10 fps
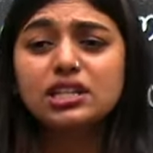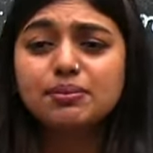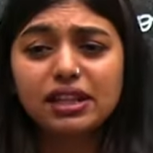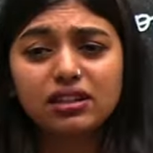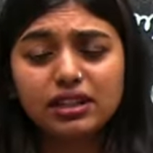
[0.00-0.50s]
this
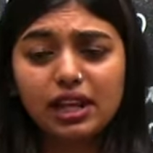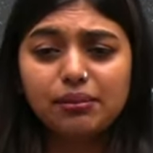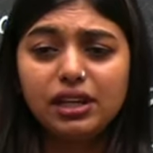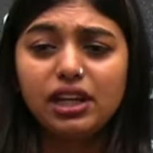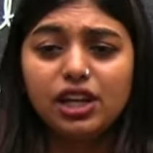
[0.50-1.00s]
method can
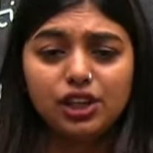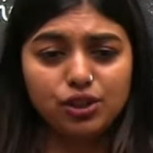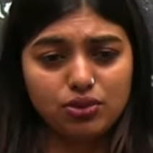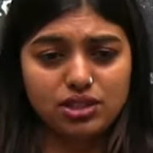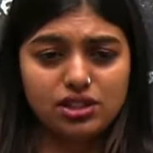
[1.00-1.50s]
be
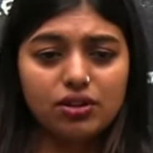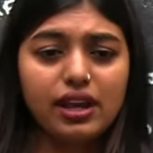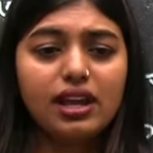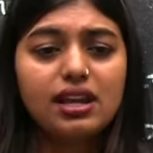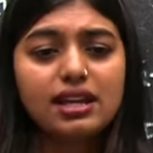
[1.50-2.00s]
used,
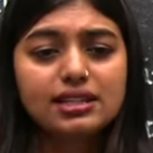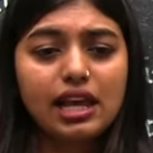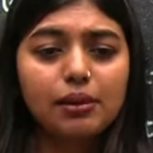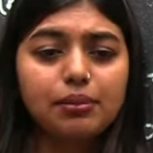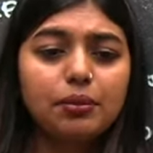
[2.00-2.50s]
okay,
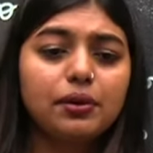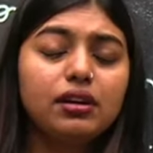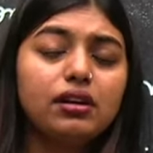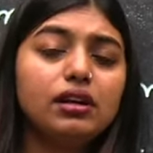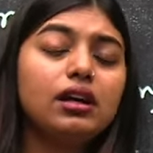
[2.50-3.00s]

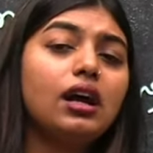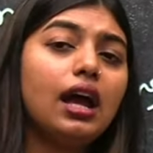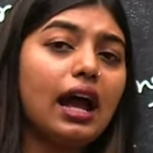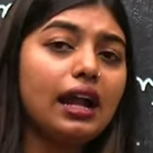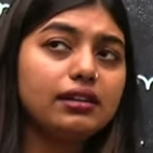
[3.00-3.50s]
sandpaper
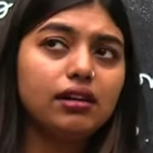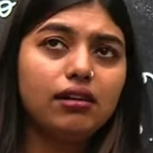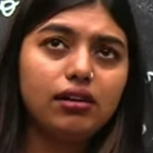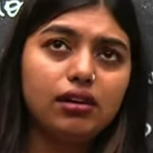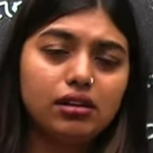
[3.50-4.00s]
and
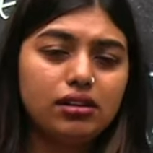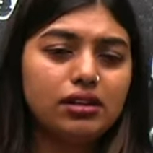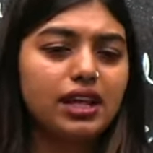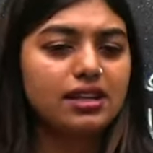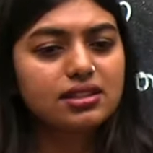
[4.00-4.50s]

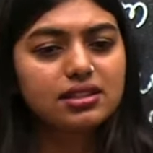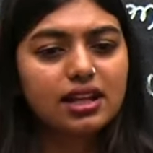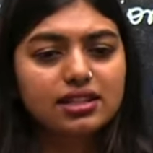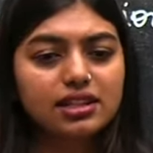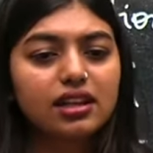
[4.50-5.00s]
yes,
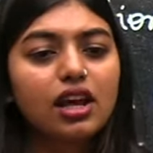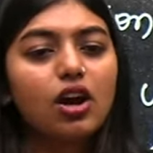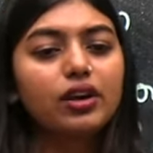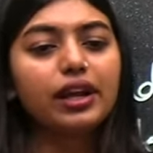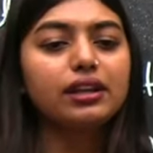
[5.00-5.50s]
that's it.
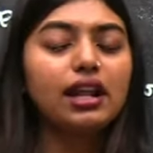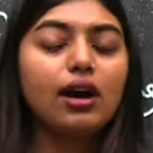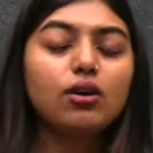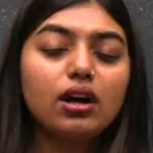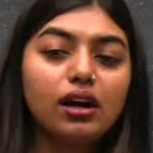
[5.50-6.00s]
Okay,
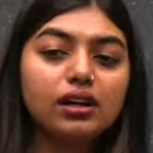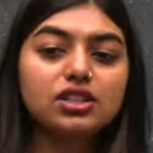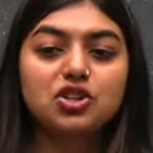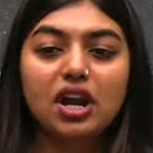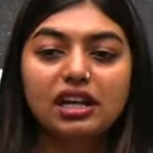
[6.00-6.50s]
now
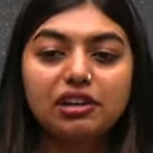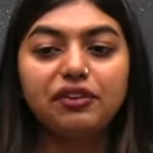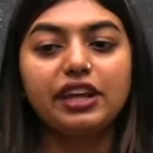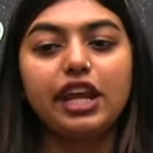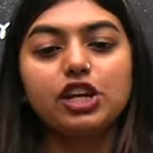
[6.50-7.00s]

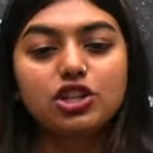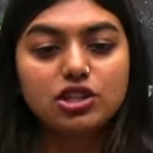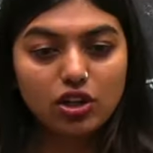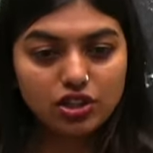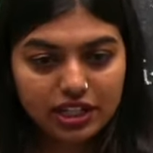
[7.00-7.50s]

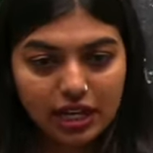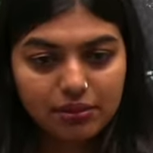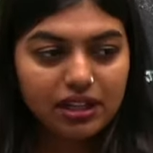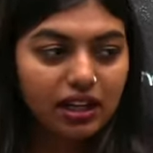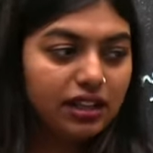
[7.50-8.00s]
stratifications also can
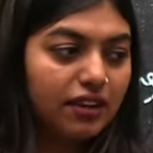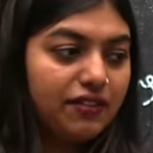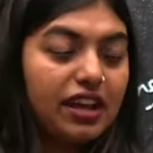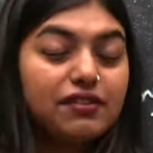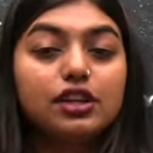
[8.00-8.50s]
be done, that
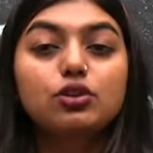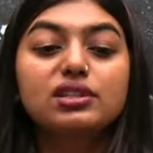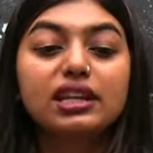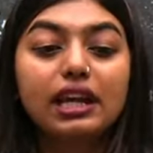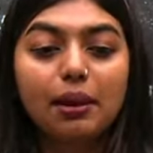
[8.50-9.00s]
where we
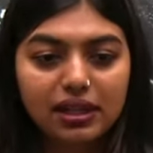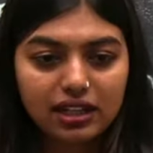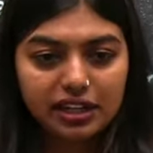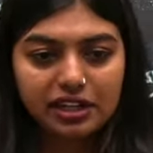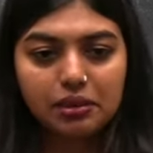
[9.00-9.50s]
use a
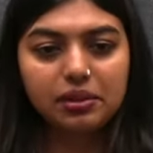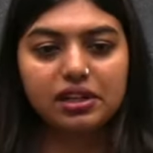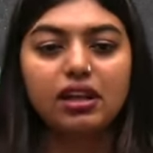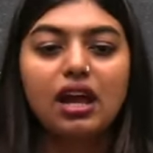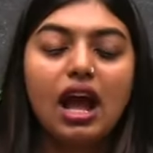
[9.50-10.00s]
chemical inhibitor.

++++++++

* Your objective
I'd like the entries above repeated exactly, but without any of their pictures.

* Task answer
10 fps
[0.00-0.50s]
this
[0.50-1.00s]
method can
[1.00-1.50s]
be
[1.50-2.00s]
used,
[2.00-2.50s]
okay,
[2.50-3.00s]

[3.00-3.50s]
sandpaper
[3.50-4.00s]
and
[4.00-4.50s]

[4.50-5.00s]
yes,
[5.00-5.50s]
that's it.
[5.50-6.00s]
Okay,
[6.00-6.50s]
now
[6.50-7.00s]

[7.00-7.50s]

[7.50-8.00s]
stratifications also can
[8.00-8.50s]
be done, that
[8.50-9.00s]
where we
[9.00-9.50s]
use a
[9.50-10.00s]
chemical inhibitor.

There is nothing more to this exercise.